== Activity ==
Set down the records exactly, and omit any image found in them.

== Data extract ==
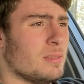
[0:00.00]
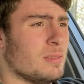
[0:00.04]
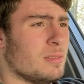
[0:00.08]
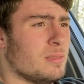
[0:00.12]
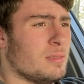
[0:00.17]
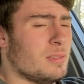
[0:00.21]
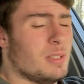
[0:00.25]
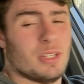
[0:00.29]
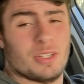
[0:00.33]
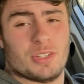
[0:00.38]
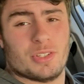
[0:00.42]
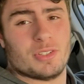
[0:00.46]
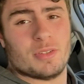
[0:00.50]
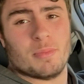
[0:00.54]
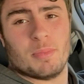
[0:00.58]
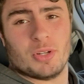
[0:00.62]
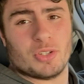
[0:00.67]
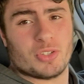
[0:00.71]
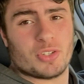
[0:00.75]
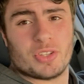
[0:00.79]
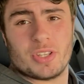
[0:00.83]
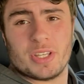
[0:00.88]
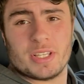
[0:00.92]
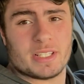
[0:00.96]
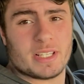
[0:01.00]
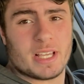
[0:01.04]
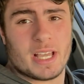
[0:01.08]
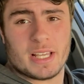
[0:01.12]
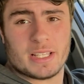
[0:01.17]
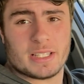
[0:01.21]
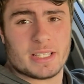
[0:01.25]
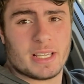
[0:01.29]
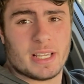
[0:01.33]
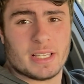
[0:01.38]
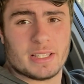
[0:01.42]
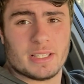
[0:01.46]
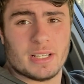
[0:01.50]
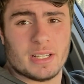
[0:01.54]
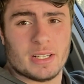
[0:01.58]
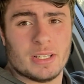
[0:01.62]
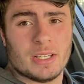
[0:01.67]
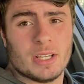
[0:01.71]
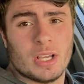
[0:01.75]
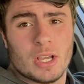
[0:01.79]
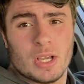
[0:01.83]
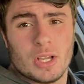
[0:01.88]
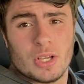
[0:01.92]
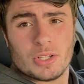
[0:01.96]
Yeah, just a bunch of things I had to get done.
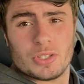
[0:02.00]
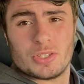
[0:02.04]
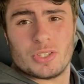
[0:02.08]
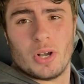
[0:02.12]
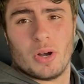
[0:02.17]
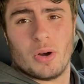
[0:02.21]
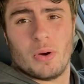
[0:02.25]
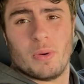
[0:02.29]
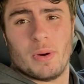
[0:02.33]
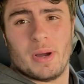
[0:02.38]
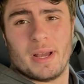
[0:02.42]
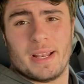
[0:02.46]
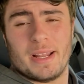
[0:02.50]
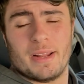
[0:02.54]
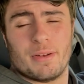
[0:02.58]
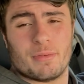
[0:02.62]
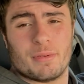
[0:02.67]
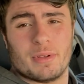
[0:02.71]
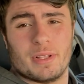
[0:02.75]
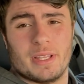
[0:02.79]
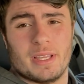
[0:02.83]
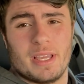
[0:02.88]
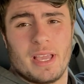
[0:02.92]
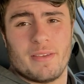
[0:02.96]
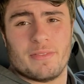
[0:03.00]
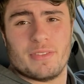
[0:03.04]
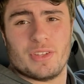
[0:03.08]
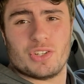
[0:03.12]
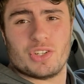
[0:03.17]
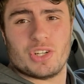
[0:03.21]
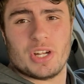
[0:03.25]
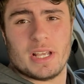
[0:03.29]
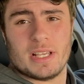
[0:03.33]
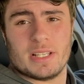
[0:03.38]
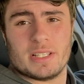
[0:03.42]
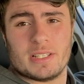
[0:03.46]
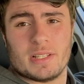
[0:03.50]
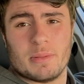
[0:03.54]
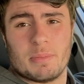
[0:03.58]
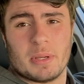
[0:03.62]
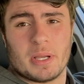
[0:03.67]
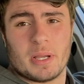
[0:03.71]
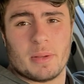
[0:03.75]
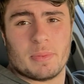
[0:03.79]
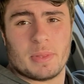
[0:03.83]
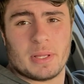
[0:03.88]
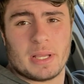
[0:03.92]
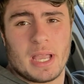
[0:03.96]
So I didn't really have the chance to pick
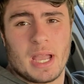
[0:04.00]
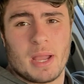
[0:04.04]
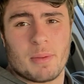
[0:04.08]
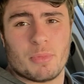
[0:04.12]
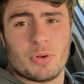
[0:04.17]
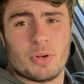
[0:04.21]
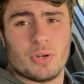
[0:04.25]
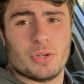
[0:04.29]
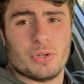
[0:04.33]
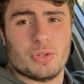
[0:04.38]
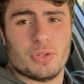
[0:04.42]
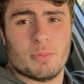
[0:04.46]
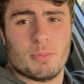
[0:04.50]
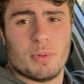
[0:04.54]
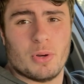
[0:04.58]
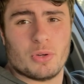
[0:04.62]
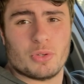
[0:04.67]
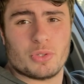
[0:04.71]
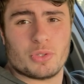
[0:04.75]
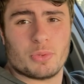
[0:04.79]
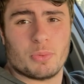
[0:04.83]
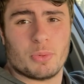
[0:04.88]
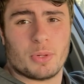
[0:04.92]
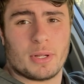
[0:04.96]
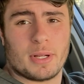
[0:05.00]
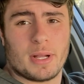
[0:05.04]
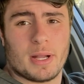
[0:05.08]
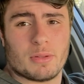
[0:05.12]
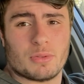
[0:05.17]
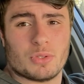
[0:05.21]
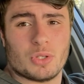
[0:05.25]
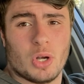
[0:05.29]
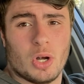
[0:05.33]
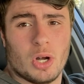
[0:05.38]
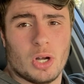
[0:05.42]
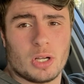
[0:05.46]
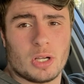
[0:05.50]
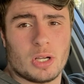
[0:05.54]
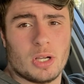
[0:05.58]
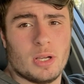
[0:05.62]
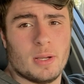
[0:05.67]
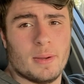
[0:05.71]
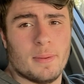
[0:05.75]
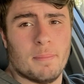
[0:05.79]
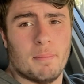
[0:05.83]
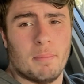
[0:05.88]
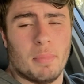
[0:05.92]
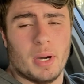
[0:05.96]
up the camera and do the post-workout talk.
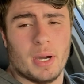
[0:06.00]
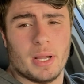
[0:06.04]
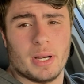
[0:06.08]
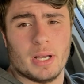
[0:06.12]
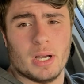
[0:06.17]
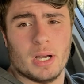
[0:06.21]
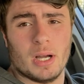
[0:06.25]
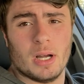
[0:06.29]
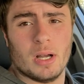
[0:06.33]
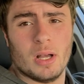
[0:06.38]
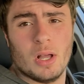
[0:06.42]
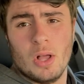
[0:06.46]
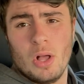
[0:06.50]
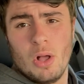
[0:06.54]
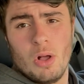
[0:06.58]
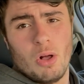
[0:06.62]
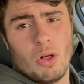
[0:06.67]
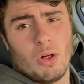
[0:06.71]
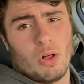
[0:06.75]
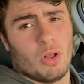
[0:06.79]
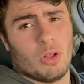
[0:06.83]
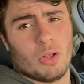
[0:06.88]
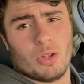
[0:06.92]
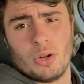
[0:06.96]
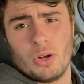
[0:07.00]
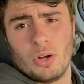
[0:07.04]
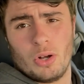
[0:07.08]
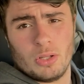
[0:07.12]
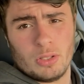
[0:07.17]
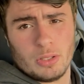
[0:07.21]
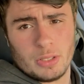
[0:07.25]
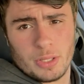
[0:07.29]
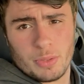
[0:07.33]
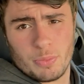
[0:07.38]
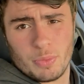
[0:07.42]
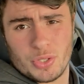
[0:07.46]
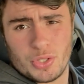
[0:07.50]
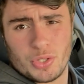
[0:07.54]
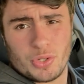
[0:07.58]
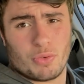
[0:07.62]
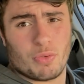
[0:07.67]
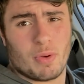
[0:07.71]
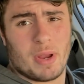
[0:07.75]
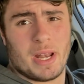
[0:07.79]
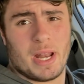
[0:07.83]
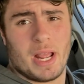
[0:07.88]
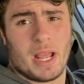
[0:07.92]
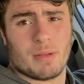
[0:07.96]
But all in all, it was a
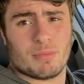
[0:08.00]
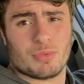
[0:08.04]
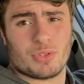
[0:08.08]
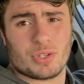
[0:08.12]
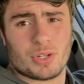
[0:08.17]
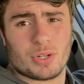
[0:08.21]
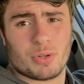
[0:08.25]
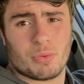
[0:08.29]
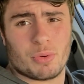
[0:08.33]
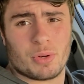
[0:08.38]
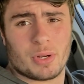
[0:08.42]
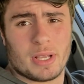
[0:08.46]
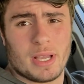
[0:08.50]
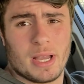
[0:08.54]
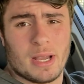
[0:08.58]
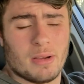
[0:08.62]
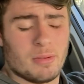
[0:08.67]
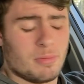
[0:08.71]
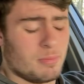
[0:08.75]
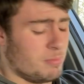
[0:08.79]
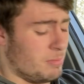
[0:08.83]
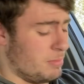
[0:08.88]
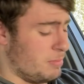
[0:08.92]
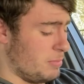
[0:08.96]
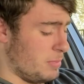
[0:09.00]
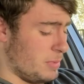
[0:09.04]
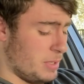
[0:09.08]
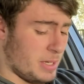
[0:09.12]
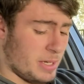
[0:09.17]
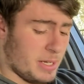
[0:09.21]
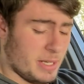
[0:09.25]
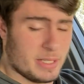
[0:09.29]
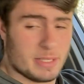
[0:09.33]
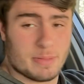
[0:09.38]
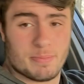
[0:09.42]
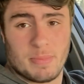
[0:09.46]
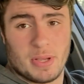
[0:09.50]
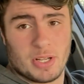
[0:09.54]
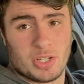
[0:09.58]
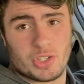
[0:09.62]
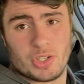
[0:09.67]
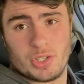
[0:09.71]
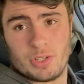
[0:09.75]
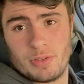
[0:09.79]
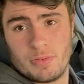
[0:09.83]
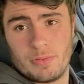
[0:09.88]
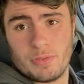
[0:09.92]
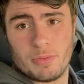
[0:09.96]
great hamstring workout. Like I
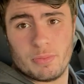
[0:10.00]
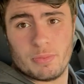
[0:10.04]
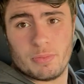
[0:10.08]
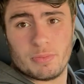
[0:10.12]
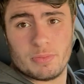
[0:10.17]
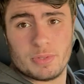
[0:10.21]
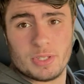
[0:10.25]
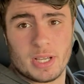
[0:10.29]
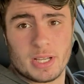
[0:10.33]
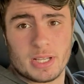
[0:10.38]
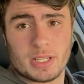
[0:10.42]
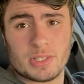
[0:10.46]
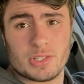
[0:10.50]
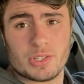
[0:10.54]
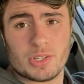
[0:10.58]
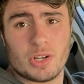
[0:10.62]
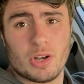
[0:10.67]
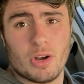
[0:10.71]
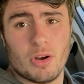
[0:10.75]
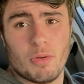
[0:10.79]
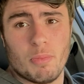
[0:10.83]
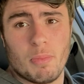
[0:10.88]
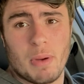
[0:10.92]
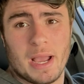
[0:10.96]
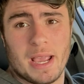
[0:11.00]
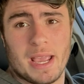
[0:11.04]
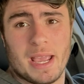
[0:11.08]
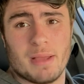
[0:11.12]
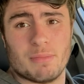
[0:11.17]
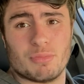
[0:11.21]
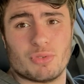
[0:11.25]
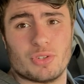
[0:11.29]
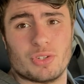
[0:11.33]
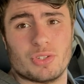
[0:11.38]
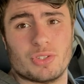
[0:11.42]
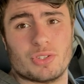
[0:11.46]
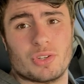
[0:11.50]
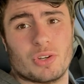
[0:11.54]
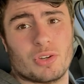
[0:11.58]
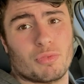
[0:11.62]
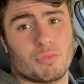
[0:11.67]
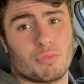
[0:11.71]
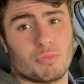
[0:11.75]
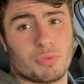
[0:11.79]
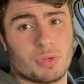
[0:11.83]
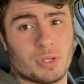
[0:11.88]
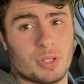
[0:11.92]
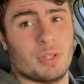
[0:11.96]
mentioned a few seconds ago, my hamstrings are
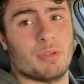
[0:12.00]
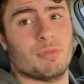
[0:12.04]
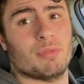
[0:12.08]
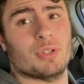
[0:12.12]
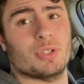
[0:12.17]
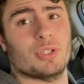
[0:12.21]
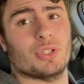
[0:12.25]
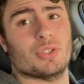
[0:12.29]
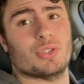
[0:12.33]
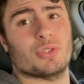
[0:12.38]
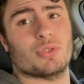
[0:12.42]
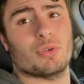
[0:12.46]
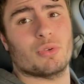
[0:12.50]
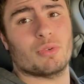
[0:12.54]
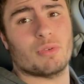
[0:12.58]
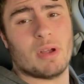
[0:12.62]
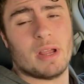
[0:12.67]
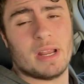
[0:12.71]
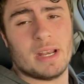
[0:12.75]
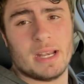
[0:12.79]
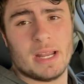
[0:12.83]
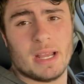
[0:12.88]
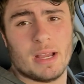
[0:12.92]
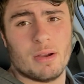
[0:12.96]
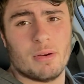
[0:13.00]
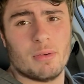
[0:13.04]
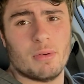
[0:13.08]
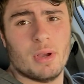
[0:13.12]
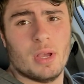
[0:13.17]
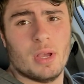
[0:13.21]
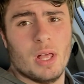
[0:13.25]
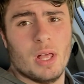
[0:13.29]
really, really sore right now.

== Solution for this task ==
[0:00.00]
[0:00.04]
[0:00.08]
[0:00.12]
[0:00.17]
[0:00.21]
[0:00.25]
[0:00.29]
[0:00.33]
[0:00.38]
[0:00.42]
[0:00.46]
[0:00.50]
[0:00.54]
[0:00.58]
[0:00.62]
[0:00.67]
[0:00.71]
[0:00.75]
[0:00.79]
[0:00.83]
[0:00.88]
[0:00.92]
[0:00.96]
[0:01.00]
[0:01.04]
[0:01.08]
[0:01.12]
[0:01.17]
[0:01.21]
[0:01.25]
[0:01.29]
[0:01.33]
[0:01.38]
[0:01.42]
[0:01.46]
[0:01.50]
[0:01.54]
[0:01.58]
[0:01.62]
[0:01.67]
[0:01.71]
[0:01.75]
[0:01.79]
[0:01.83]
[0:01.88]
[0:01.92]
[0:01.96]
Yeah, just a bunch of things I had to get done.
[0:02.00]
[0:02.04]
[0:02.08]
[0:02.12]
[0:02.17]
[0:02.21]
[0:02.25]
[0:02.29]
[0:02.33]
[0:02.38]
[0:02.42]
[0:02.46]
[0:02.50]
[0:02.54]
[0:02.58]
[0:02.62]
[0:02.67]
[0:02.71]
[0:02.75]
[0:02.79]
[0:02.83]
[0:02.88]
[0:02.92]
[0:02.96]
[0:03.00]
[0:03.04]
[0:03.08]
[0:03.12]
[0:03.17]
[0:03.21]
[0:03.25]
[0:03.29]
[0:03.33]
[0:03.38]
[0:03.42]
[0:03.46]
[0:03.50]
[0:03.54]
[0:03.58]
[0:03.62]
[0:03.67]
[0:03.71]
[0:03.75]
[0:03.79]
[0:03.83]
[0:03.88]
[0:03.92]
[0:03.96]
So I didn't really have the chance to pick
[0:04.00]
[0:04.04]
[0:04.08]
[0:04.12]
[0:04.17]
[0:04.21]
[0:04.25]
[0:04.29]
[0:04.33]
[0:04.38]
[0:04.42]
[0:04.46]
[0:04.50]
[0:04.54]
[0:04.58]
[0:04.62]
[0:04.67]
[0:04.71]
[0:04.75]
[0:04.79]
[0:04.83]
[0:04.88]
[0:04.92]
[0:04.96]
[0:05.00]
[0:05.04]
[0:05.08]
[0:05.12]
[0:05.17]
[0:05.21]
[0:05.25]
[0:05.29]
[0:05.33]
[0:05.38]
[0:05.42]
[0:05.46]
[0:05.50]
[0:05.54]
[0:05.58]
[0:05.62]
[0:05.67]
[0:05.71]
[0:05.75]
[0:05.79]
[0:05.83]
[0:05.88]
[0:05.92]
[0:05.96]
up the camera and do the post-workout talk.
[0:06.00]
[0:06.04]
[0:06.08]
[0:06.12]
[0:06.17]
[0:06.21]
[0:06.25]
[0:06.29]
[0:06.33]
[0:06.38]
[0:06.42]
[0:06.46]
[0:06.50]
[0:06.54]
[0:06.58]
[0:06.62]
[0:06.67]
[0:06.71]
[0:06.75]
[0:06.79]
[0:06.83]
[0:06.88]
[0:06.92]
[0:06.96]
[0:07.00]
[0:07.04]
[0:07.08]
[0:07.12]
[0:07.17]
[0:07.21]
[0:07.25]
[0:07.29]
[0:07.33]
[0:07.38]
[0:07.42]
[0:07.46]
[0:07.50]
[0:07.54]
[0:07.58]
[0:07.62]
[0:07.67]
[0:07.71]
[0:07.75]
[0:07.79]
[0:07.83]
[0:07.88]
[0:07.92]
[0:07.96]
But all in all, it was a
[0:08.00]
[0:08.04]
[0:08.08]
[0:08.12]
[0:08.17]
[0:08.21]
[0:08.25]
[0:08.29]
[0:08.33]
[0:08.38]
[0:08.42]
[0:08.46]
[0:08.50]
[0:08.54]
[0:08.58]
[0:08.62]
[0:08.67]
[0:08.71]
[0:08.75]
[0:08.79]
[0:08.83]
[0:08.88]
[0:08.92]
[0:08.96]
[0:09.00]
[0:09.04]
[0:09.08]
[0:09.12]
[0:09.17]
[0:09.21]
[0:09.25]
[0:09.29]
[0:09.33]
[0:09.38]
[0:09.42]
[0:09.46]
[0:09.50]
[0:09.54]
[0:09.58]
[0:09.62]
[0:09.67]
[0:09.71]
[0:09.75]
[0:09.79]
[0:09.83]
[0:09.88]
[0:09.92]
[0:09.96]
great hamstring workout. Like I
[0:10.00]
[0:10.04]
[0:10.08]
[0:10.12]
[0:10.17]
[0:10.21]
[0:10.25]
[0:10.29]
[0:10.33]
[0:10.38]
[0:10.42]
[0:10.46]
[0:10.50]
[0:10.54]
[0:10.58]
[0:10.62]
[0:10.67]
[0:10.71]
[0:10.75]
[0:10.79]
[0:10.83]
[0:10.88]
[0:10.92]
[0:10.96]
[0:11.00]
[0:11.04]
[0:11.08]
[0:11.12]
[0:11.17]
[0:11.21]
[0:11.25]
[0:11.29]
[0:11.33]
[0:11.38]
[0:11.42]
[0:11.46]
[0:11.50]
[0:11.54]
[0:11.58]
[0:11.62]
[0:11.67]
[0:11.71]
[0:11.75]
[0:11.79]
[0:11.83]
[0:11.88]
[0:11.92]
[0:11.96]
mentioned a few seconds ago, my hamstrings are
[0:12.00]
[0:12.04]
[0:12.08]
[0:12.12]
[0:12.17]
[0:12.21]
[0:12.25]
[0:12.29]
[0:12.33]
[0:12.38]
[0:12.42]
[0:12.46]
[0:12.50]
[0:12.54]
[0:12.58]
[0:12.62]
[0:12.67]
[0:12.71]
[0:12.75]
[0:12.79]
[0:12.83]
[0:12.88]
[0:12.92]
[0:12.96]
[0:13.00]
[0:13.04]
[0:13.08]
[0:13.12]
[0:13.17]
[0:13.21]
[0:13.25]
[0:13.29]
really, really sore right now.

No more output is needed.